В течение дня стало хуже: Глеб призраком бродил по второму этажу, так толком и не поел. Вместо этого он пил как лошадь и обмотал горло шерстяным шарфом.

Когда на поле опустились сумерки, Глеб сел на кровати и стал ждать.

Они появились около часа ночи. Их было двое — невообразимые темные твари, похожие на змей или китайских драконов. Они возникли около противоположной стены и, сверкая глазами, быстро заскользили по полу по направлению к кровати. Все произошло почти мгновенно. Глеб не успел даже вскрикнуть, как они оказались прямо перед ним и, словно по команде, впились в его босые ступни. Он закричал. Вопль родился внутри грудной клетки, вырос, словно мыльный пузырь, но так и не вырвался наружу. Глеб орал, но голоса своего не слышал. Страшная боль в том месте, куда вцепились твари, заставила его позабыть обо всем — о болезни, Аленке, о жуткой братской могиле — он задергал ногами, пытаясь стряхнуть с себя чудовищ. Голова Глеба задралась, и он увидел, как на потолке, почти в центре его, появилось и стало быстро расти темное пятно. Оно издавало громкое свистящее шипение.

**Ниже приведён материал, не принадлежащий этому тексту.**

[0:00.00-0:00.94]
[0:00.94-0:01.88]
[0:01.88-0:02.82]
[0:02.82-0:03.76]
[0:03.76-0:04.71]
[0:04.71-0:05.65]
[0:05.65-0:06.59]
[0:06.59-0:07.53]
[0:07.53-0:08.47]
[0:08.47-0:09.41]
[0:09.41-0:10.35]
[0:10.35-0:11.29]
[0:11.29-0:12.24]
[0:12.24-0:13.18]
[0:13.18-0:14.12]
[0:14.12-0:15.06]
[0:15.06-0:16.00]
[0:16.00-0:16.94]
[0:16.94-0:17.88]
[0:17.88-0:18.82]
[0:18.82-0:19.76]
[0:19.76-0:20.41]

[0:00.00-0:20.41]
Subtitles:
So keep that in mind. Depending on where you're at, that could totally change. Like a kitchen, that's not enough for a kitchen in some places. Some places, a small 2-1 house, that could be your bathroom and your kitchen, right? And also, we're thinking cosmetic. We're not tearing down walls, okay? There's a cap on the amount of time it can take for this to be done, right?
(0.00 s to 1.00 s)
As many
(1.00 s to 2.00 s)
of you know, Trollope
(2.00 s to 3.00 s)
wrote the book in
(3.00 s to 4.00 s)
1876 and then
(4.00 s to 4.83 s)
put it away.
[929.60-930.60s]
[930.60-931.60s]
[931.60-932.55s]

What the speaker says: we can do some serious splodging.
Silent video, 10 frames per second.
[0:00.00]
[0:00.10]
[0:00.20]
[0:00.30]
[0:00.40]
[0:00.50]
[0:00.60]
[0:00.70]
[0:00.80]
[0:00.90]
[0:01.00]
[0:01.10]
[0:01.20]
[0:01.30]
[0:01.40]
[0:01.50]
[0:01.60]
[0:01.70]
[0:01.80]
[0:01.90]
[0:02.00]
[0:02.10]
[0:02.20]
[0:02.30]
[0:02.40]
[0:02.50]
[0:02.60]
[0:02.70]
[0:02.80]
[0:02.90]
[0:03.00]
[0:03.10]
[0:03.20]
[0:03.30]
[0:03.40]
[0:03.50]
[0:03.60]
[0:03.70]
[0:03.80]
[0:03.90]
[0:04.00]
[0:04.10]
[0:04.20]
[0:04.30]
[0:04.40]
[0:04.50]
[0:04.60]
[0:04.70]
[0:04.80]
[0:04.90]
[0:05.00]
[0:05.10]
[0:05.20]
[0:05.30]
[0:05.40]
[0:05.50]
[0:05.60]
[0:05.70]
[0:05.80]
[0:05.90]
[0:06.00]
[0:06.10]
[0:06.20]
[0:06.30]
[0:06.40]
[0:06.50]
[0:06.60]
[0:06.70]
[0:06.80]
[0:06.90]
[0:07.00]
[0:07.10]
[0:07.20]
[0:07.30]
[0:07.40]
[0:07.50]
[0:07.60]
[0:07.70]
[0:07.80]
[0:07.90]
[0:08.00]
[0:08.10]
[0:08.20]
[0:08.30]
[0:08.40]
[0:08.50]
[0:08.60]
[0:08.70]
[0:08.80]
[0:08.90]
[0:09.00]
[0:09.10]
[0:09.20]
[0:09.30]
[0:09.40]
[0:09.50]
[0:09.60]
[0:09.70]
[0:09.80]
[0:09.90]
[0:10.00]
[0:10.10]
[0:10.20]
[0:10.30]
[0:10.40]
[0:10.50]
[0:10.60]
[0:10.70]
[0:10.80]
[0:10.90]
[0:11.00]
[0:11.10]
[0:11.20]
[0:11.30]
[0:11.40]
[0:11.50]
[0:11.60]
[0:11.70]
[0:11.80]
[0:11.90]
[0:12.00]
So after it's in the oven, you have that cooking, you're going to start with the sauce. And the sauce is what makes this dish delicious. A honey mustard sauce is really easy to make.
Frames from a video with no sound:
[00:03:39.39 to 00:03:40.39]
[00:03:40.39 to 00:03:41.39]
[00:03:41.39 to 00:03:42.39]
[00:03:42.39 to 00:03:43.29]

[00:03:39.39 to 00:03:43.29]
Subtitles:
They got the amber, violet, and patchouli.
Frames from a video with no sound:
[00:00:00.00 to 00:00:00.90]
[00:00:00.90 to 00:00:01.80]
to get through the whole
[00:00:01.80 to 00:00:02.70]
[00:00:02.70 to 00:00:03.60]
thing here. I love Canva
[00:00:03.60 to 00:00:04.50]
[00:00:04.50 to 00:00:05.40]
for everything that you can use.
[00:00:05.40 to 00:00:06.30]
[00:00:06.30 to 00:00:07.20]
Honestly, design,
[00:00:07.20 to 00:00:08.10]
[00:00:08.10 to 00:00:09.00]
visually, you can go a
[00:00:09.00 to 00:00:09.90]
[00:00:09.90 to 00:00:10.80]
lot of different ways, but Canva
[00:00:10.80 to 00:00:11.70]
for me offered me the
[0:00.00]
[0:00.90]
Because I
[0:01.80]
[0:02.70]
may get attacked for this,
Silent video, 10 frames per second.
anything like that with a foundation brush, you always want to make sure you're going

Появление нового монстра спугнуло первых двух. Едва заслышав угрожающий звук, они отпустили Глеба и так же быстро и тихо, как появились, исчезли.

Между тем, пятно на потолке прекратило расширяться и стало вспучиваться, наливаясь большим блестящим, похожим на нефтяную пленку, пузырем. С его глянцевой поверхности вниз вывалилось множество длинных тонких отростков, как у исполинской медузы. Они стали извиваться, вытягиваясь к Глебу. Одно из них коснулось голой кожи ноги и обожгло ее, словно раскаленное железо. Он отдернул ногу и снова закричал, но опять не услышал своего голоса. И тут же новая темная нить хлестнула его по лицу. В голове возникла картинка: лес, бесконечный огромный лес, покуда хватает глаз, а потом лица — человеческие лица, их были сотни, тысячи. Они сменялись с тошнотворной скоростью — молодые, старые, женские, мужские. Кожа на голове онемела, сделалась холодной и мертвой, как пластик. Глеб почувствовал, что теряет сознание. Он схватил одеяло и натянул на себя, словно щит. В ту же секунду в него что-то стукнулось, но толстая ткань защитила.

Глеб заплакал. Ему очень не хотелось умирать. Ужасно, просто немыслимо сильно ему хотелось жить, несмотря ни на что. Пусть даже весь мир вокруг превращается в ад, но ему не хотелось умирать.

Очередное щупальце обвилось вокруг одеяла и рывком сдернуло его на пол. Глеб увидел, как существо на потолке, все еще шипя, как рассерженная кошка, раскачивается из стороны в сторону и одновременно подается вниз, вытягиваясь, словно капля. Отростки сделались толще и длиннее. Они качнулись назад, набирая скорость. Глеб зажмурился.